Writing Resumes and Cover Letters

When teaching grad students about resumes and cover letters, you can and should use the Hiring Success Stories on Versatile PhD as examples of successful PhD resumes and cover letters. Hiring Success Stories are complete dossiers of winning application documents that got real PhDs real nonacademic jobs.

Each one consists of core documents (resume, cover letter, job description or position announcement), a first-person narrative analysis explaining exactly how the hire took place, and in many cases, the same person’s CV for comparison with the resume. Read through a bunch of them well in advance so you can pick the ones that best illustrate the points you want to get across in your course or workshop.

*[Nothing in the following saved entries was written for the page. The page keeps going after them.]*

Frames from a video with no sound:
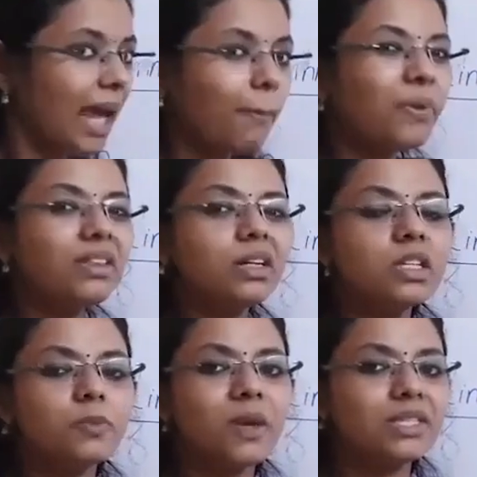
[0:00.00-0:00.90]
Epithet
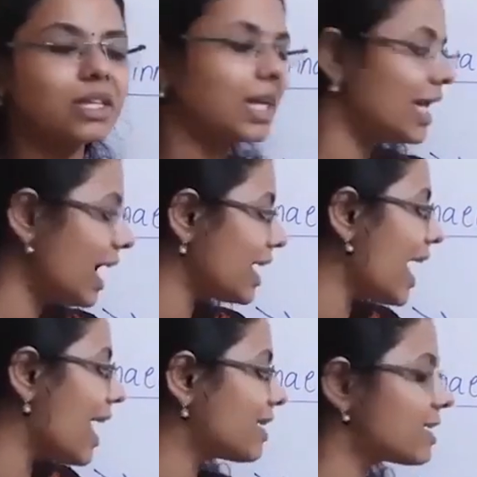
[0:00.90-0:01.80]
is basically a
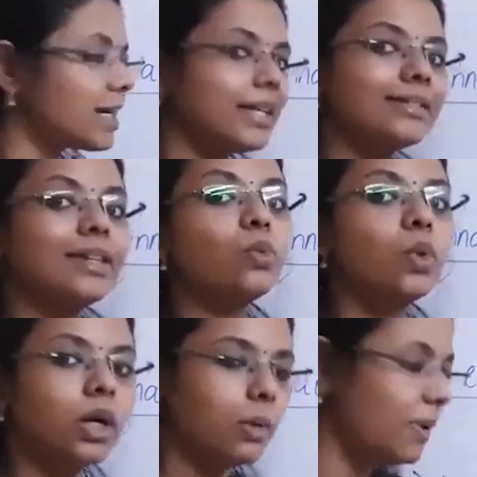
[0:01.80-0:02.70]
characterizing
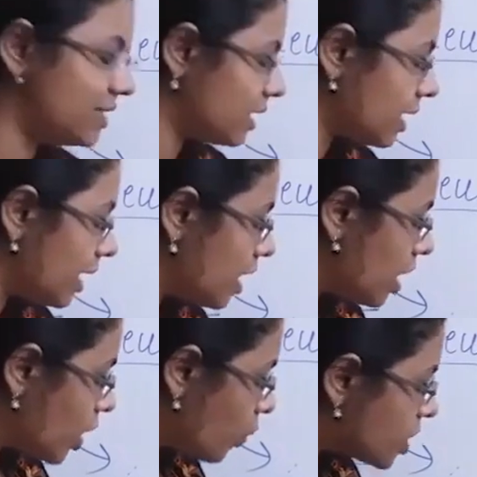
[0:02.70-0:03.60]
word, basically
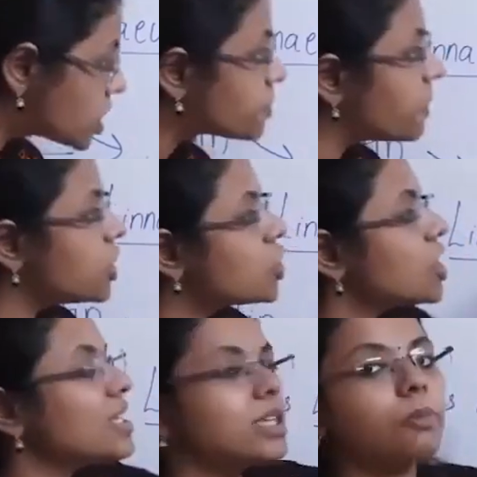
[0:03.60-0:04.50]
which
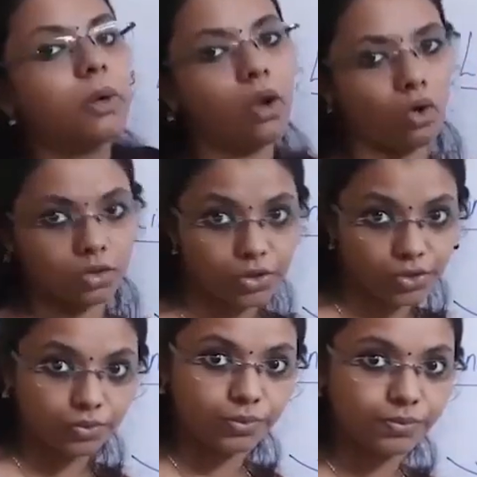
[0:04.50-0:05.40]
species it belongs
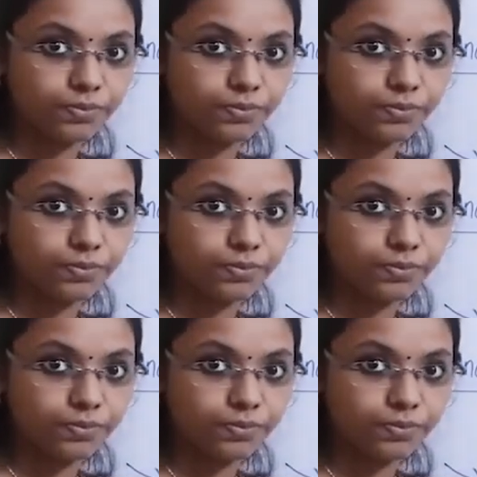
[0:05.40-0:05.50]
to.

(If you’re signed in but are blocked from accessing a Hiring Success Story, it means you need to pass through your institution’s authentication portal to reinstate your access upgrade, which will then last for a year. Find your institution’s portal on this list and authenticate yourself as directed. The same applies to students and anyone else in your institution’s service pool.)

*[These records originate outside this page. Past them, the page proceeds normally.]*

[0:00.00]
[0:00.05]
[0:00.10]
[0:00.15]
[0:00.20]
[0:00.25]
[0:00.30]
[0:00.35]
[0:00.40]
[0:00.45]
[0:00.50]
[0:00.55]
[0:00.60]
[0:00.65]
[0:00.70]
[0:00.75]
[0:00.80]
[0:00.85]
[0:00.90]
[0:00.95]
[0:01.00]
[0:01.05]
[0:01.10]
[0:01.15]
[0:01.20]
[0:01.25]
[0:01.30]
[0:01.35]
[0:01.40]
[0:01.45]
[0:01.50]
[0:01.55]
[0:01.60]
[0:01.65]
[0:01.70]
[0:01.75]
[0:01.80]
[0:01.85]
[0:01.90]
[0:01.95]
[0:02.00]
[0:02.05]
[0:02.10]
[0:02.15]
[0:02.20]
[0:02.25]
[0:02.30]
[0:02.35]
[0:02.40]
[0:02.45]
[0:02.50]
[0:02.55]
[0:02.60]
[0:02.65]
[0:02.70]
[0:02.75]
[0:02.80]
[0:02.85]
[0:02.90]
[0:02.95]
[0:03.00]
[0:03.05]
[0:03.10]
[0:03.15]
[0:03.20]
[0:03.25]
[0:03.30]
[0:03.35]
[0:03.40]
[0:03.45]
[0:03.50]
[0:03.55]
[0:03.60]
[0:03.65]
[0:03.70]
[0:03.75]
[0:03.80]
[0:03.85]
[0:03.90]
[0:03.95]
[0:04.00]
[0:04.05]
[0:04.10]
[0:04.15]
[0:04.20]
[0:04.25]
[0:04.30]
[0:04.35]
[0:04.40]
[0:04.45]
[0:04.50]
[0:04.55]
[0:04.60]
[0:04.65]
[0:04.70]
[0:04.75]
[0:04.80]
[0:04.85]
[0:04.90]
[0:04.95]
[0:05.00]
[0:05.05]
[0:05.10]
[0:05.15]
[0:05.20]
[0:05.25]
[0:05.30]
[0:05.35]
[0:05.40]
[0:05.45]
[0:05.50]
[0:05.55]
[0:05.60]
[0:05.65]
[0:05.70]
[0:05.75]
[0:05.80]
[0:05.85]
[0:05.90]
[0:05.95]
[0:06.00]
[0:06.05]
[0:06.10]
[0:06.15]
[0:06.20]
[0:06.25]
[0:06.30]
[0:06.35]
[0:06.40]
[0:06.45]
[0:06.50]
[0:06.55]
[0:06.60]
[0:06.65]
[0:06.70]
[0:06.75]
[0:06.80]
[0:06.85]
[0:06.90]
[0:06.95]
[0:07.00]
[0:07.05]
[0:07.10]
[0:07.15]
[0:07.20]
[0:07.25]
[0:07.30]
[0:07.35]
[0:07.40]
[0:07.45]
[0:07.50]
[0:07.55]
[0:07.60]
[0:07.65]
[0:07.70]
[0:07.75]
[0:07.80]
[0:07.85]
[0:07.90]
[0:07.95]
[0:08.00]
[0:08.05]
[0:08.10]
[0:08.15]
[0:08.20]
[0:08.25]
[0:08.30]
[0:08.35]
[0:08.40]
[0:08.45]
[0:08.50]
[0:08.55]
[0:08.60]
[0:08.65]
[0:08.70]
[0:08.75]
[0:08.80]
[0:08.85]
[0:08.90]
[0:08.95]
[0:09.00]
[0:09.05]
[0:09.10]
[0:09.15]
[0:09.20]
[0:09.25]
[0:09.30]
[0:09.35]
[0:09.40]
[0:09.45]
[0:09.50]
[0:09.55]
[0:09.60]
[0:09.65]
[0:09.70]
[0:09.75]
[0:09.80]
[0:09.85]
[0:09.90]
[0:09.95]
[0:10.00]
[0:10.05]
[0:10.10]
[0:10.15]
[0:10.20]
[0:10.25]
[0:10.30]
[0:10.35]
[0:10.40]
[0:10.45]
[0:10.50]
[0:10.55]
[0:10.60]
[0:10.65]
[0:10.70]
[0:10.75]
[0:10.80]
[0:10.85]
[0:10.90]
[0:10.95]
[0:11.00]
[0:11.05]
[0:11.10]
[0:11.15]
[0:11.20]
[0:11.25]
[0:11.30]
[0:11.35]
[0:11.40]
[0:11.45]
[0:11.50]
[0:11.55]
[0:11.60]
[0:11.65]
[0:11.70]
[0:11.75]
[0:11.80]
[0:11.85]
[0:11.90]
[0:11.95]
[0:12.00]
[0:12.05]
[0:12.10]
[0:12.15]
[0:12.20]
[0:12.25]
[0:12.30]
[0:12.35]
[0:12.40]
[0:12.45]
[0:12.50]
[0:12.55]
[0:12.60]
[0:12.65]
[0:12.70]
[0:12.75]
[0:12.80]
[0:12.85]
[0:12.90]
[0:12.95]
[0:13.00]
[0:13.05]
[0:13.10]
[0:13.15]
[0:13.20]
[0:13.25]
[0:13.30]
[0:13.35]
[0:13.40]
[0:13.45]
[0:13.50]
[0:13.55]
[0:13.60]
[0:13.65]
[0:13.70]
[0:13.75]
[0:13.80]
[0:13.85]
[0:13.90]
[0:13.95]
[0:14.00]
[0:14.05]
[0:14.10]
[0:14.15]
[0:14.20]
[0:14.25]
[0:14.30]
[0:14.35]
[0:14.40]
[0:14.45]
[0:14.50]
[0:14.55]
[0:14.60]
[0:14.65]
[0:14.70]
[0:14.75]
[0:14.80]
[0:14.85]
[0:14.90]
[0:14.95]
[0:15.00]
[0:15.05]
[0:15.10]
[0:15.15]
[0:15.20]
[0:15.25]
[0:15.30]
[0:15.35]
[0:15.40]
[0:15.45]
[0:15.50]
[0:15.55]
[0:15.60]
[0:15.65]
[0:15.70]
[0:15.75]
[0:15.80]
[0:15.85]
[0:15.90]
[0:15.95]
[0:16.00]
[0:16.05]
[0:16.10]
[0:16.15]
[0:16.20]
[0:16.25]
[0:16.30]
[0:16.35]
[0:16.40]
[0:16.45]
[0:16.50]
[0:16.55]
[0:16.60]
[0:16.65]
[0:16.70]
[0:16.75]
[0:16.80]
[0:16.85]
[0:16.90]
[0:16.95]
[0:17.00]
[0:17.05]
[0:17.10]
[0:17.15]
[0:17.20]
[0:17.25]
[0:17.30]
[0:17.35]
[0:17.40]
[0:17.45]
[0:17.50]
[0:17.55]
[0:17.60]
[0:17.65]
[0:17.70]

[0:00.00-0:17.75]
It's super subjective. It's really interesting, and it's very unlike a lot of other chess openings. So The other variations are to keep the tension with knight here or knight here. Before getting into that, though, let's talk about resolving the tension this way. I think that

Interestingly, you’ll notice that many VPhD resumes do not follow standard CV-to-Resume advice (e.g. “Always put the Education section at the bottom”). The non-conforming ones can be used as discussion-starters, if you have time, or if you prefer, take care to choose examples that do follow standard advice. In any case, definitely read and use the narrative alongside the documents because it provides extremely important contextual information about how the hire took place.

In short workshops, try picking one or two really good Hiring Success Stories and go over them in detail during class, then maybe do an in-class resume-writing exercise where students quickly throw together a basic resume that can be improved later (the goal being to get them started). Students who are more advanced at resume-writing can take their existing resume and customize it for a particular field or type of position, using the VPhD Hiring Success Stories as models. If actual resume writing during class time doesn’t fit your setting, you can use the VPhD Hiring Success Stories as fodder for discussion, or for group exercises. For example, you could provide a hypothetical or anonymized example of somebody else’s CV, put students in groups or pairs and have them turn it into the backbone of a resume, using the VPhD materials for inspiration.

In longer modules or courses, students can be assigned to read all of the Hiring Success Stories associated with a specific career that interests them, then write their own resume for that particular career. This will lead to good discoveries such as strengths they weren’t aware of or ideas for how to become more qualified. As with short workshops, if it’s their first resume, aim for a basic resume that can be customized later when they apply for real jobs. If they are more advanced or are actually applying for jobs in the very near future, have them gear their resume to a specific position or field, hewing more closely to the examples provided by VPhD.

Bottom line: VPhD Hiring Success Stories provide real-world examples of resumes, cover letters, and successful hires that can and should be used with students!